The congestion problem is so acute that the Port of Long Beach recently convened “a high-level Congestion Relief Team to meet daily, seek solutions, and solicit feedback” (Port of Long Beach News Release, October 7, 2014). For months, the Federal Maritime Commission has been hosting public forums on U.S. port congestion to explore possible solutions. Dr. Noel Hacegaba, Chief Commercial Officer of the Port of Long Beach, recently explained that the shortage of chassis is the root of the congestion problem (Long Beach Post, “The Port of Long Beach Asserts Congestion Crisis is a Strategic Issue,” October 28, 2014). Lee Peterson, a spokesperson for the Port of Los Angeles, stated, “We don’t see the longshore contract negotiations as a factor in the congestion. The cause is due to the chassis situation and the high volume of cargo this peak season.” (Long Beach Post, October 28, 2014).

It is well known that “the chassis situation” was caused by the shippers themselves when they changed their chassis operations model early this year. “The chassis problem…is a direct result of shipping lines selling their chassis to equipment-leasing companies. This has created an environment in which chassis that are controlled by one pool operator are not being shared with other pool operators. This results in split-moves, where a trucker must drop a container off at one terminal and the chassis at another. It has also resulted in chassis hoarding by some terminals to ensure they have enough equipment for the next vessel call. Also, chassis are experiencing longer dwell times at distribution warehouses and off-dock rail yards than in the past, in effect reducing the number of chassis that are available to haul containers on any given day.” (Journal of Commerce, “Chassis Fingered as Biggest of Many Problems at LA-Long Beach,” September 27, 2014).

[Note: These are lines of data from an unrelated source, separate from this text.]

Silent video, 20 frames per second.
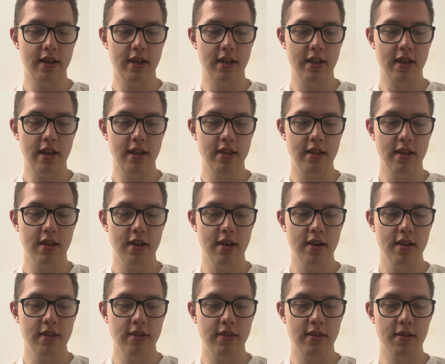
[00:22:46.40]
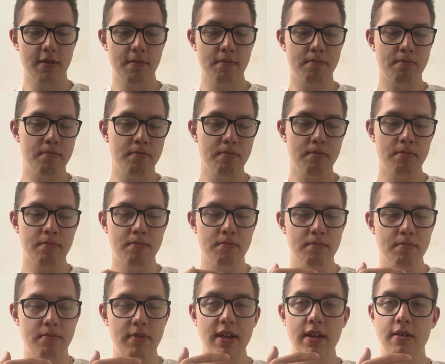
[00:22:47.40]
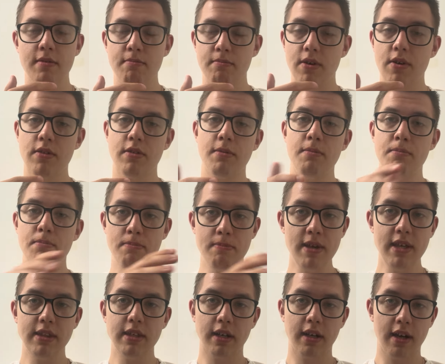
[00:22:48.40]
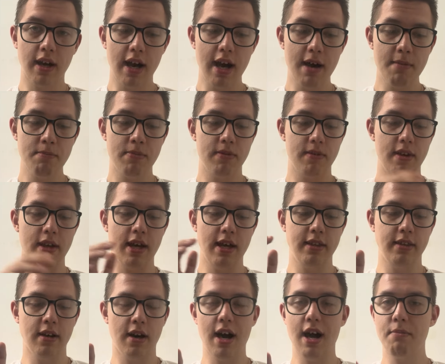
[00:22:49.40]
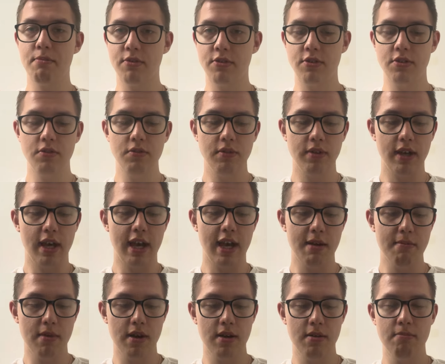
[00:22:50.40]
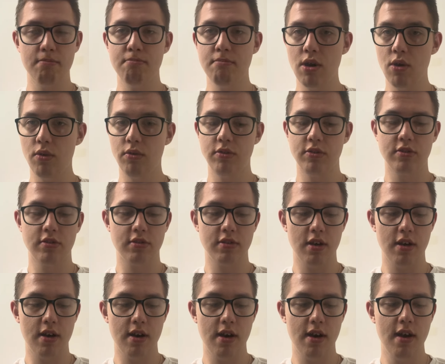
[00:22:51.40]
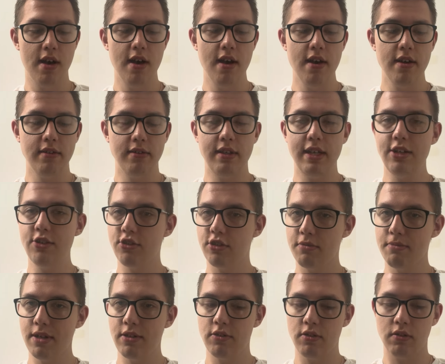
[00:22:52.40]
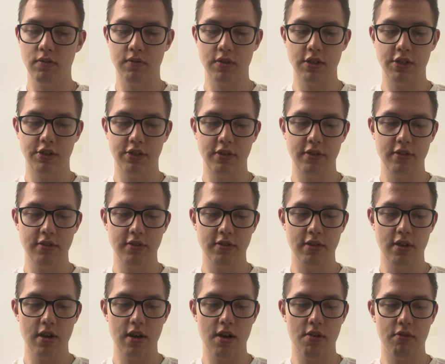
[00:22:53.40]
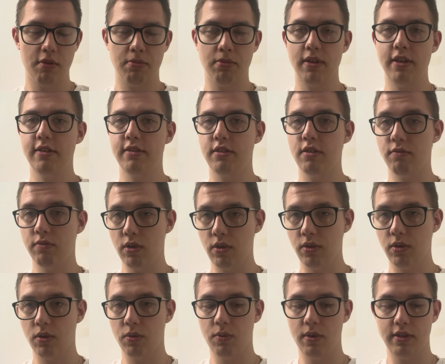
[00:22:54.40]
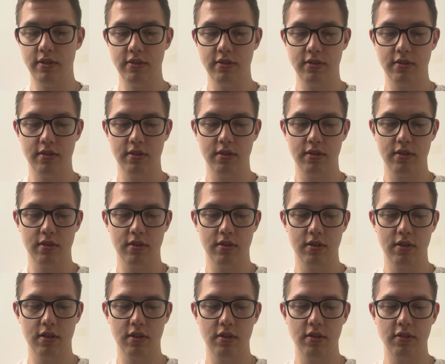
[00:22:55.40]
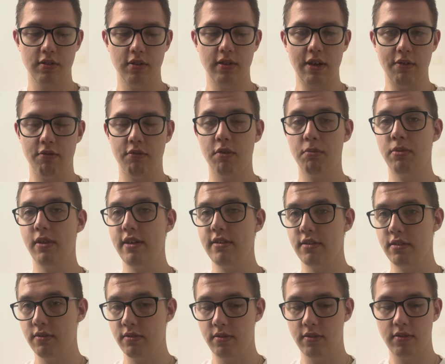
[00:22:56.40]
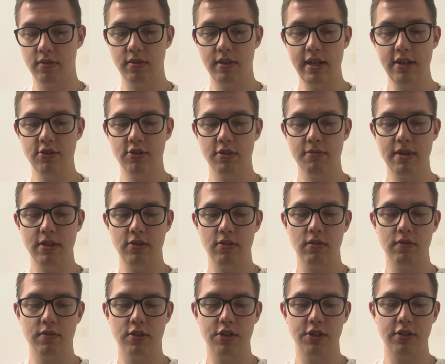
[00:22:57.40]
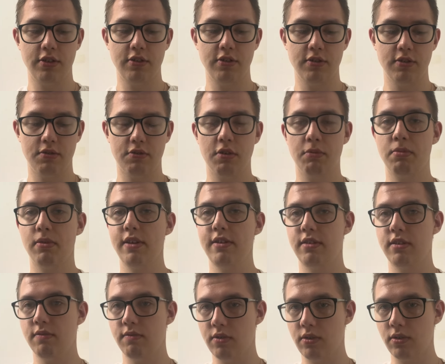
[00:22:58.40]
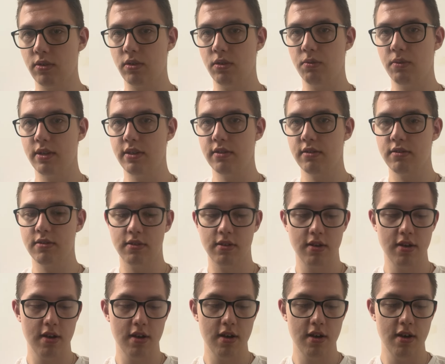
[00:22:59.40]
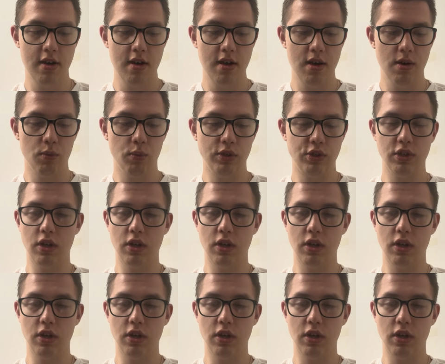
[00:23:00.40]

In the both Beat the Cop and Hot Pursuit game modes, the instrumental versions replaced the vocal ones. So the instrumental versions replaced the vocal ones, which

There is also a major shortage of longshore workers and marine clerks. “The extra demand on longshore labor has emerged as a real problem in Los Angeles-Long Beach. Terminals throughout the summer have been forced to increase their use of part-time longshoremen, known as casuals, who generally are not as productive as their veteran counterparts. On some nights, terminals exhaust their entire roster of registered and casual labor, and still can’t fill of the labor slots needed for that work shift.” (JOC quoting PierPass President and CEO Bruce Wargo, “Chassis Fingered as Biggest of Many Problems at LA-Long Beach,” September 27, 2014). Despite ILWU demands, PMA repeatedly refused to increase the size of the full-time workforce prior to the start of negotiations.

“The numerous, non-labor related causes of the congestion problem up and down the West Coast are well documented,” said ILWU spokesperson Craig Merrilees. “During negotiations last week, the Union addressed PMA directly to express concerns about its deceitful media tactics and the corrosive impact of such tactics on collective bargaining. It’s particularly inflammatory for workers to be told
that they’re using safety as a gimmick.”

West Coast longshore work is extremely hazardous, with higher fatality rates than the work of firefighters or police officers, according to U.S Department of Labor figures. The biggest factor causing accidents on the docks is the employers’ constant demand for increased production. In the face of this demand and the Union’s concern for the safety of its members, the ILWU has negotiated one of the best safety codes in the industry. The ILWU is committed to safety and will adhere to the ILWU-PMA Pacific Coast Marine Safety Code.

“The men and women of the ILWU will not make up for the current supply chain failures at the expense of life and limb,” said Merrilees.

Negotiations continued Monday after the parties worked through the weekend.